Directions.
Could you write out, exactly and with no pictures, every line from the one containing "[9.00-10.00s]" through the last line of the entries?

+-------+

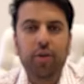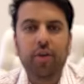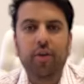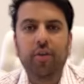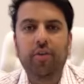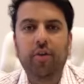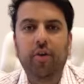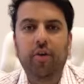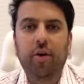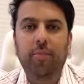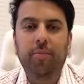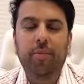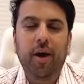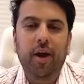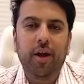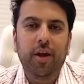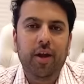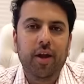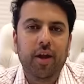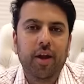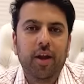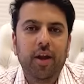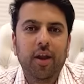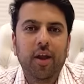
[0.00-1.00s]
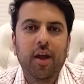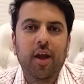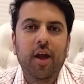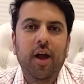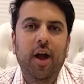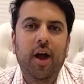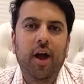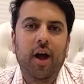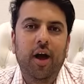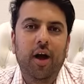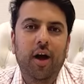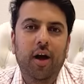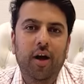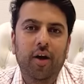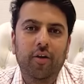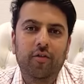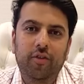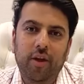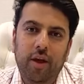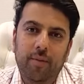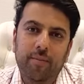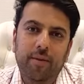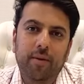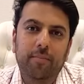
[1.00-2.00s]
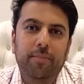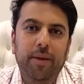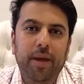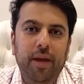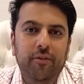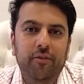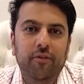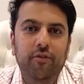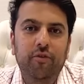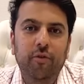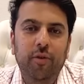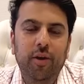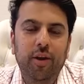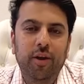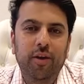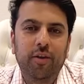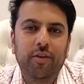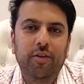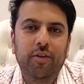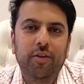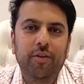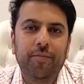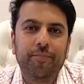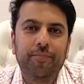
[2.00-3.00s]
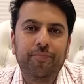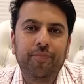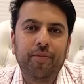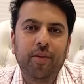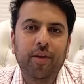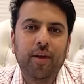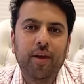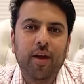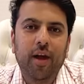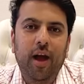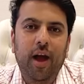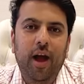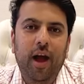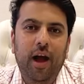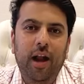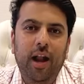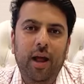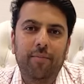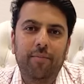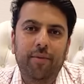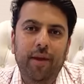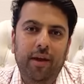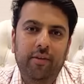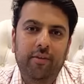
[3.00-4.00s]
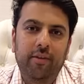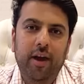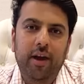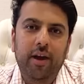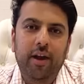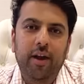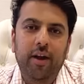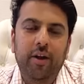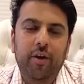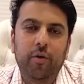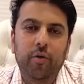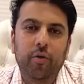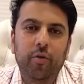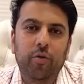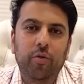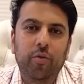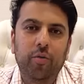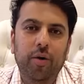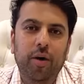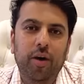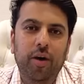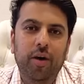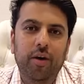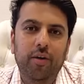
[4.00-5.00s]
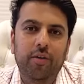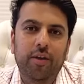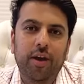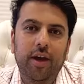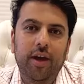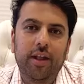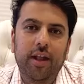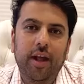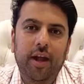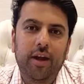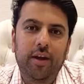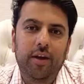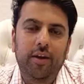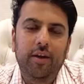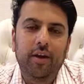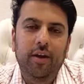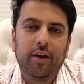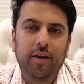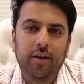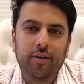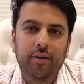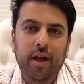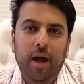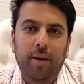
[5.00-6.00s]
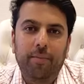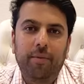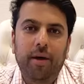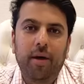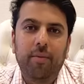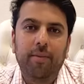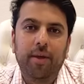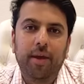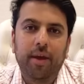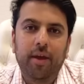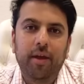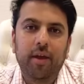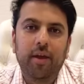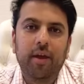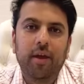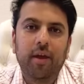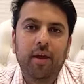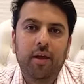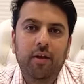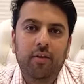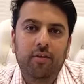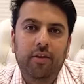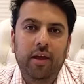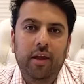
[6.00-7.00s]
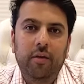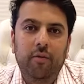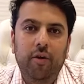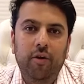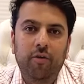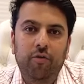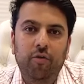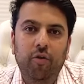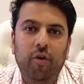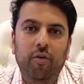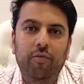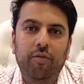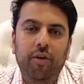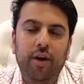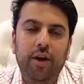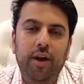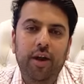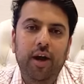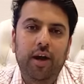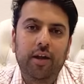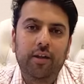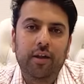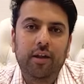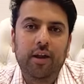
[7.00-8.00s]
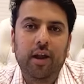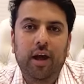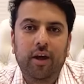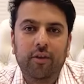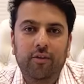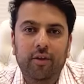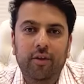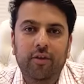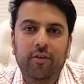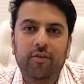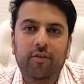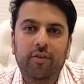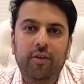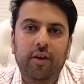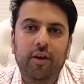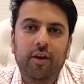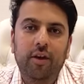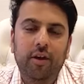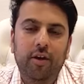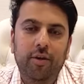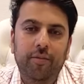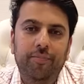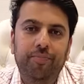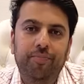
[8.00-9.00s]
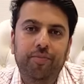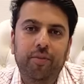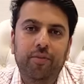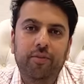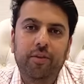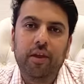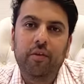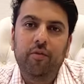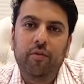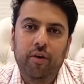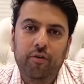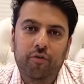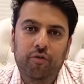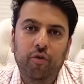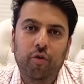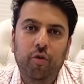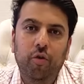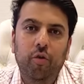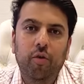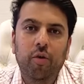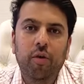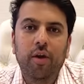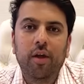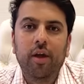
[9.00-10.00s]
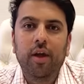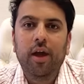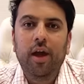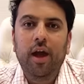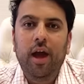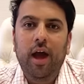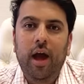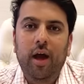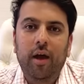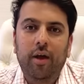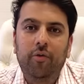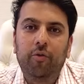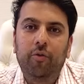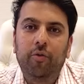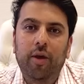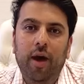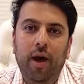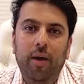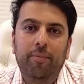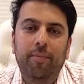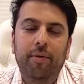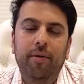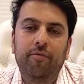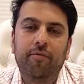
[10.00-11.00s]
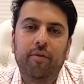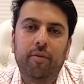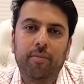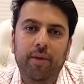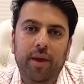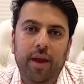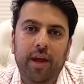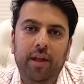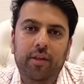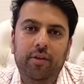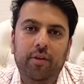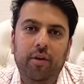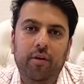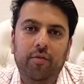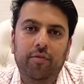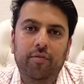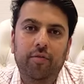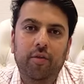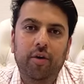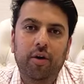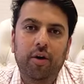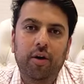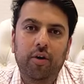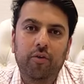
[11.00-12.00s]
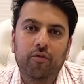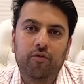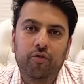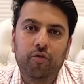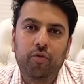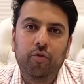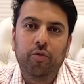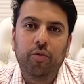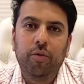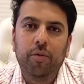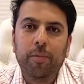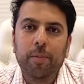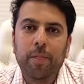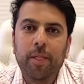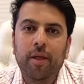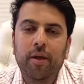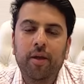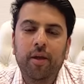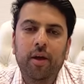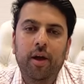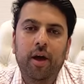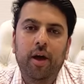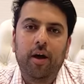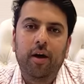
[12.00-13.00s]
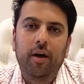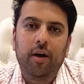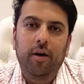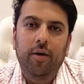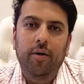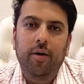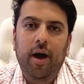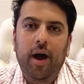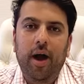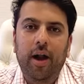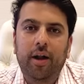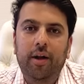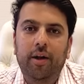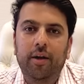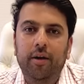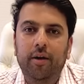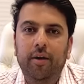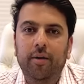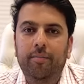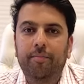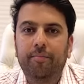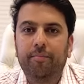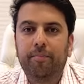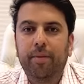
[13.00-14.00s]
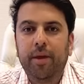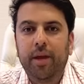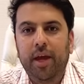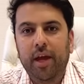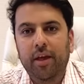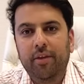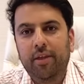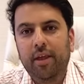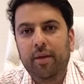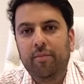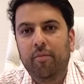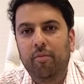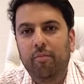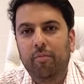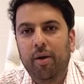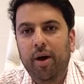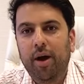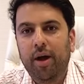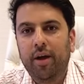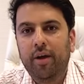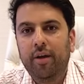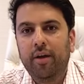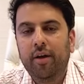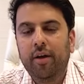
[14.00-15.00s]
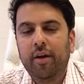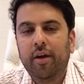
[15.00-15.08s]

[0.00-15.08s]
this is Saurabh Gadgil, Chairman PNG Jewellers, and I'm excited to say that the upcoming Silver Show of India, the largest silver show, is going to happen from 8th of June at BKC Mumbai,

+-------+

Result of this task.
[9.00-10.00s]
[10.00-11.00s]
[11.00-12.00s]
[12.00-13.00s]
[13.00-14.00s]
[14.00-15.00s]
[15.00-15.08s]

[0.00-15.08s]
this is Saurabh Gadgil, Chairman PNG Jewellers, and I'm excited to say that the upcoming Silver Show of India, the largest silver show, is going to happen from 8th of June at BKC Mumbai,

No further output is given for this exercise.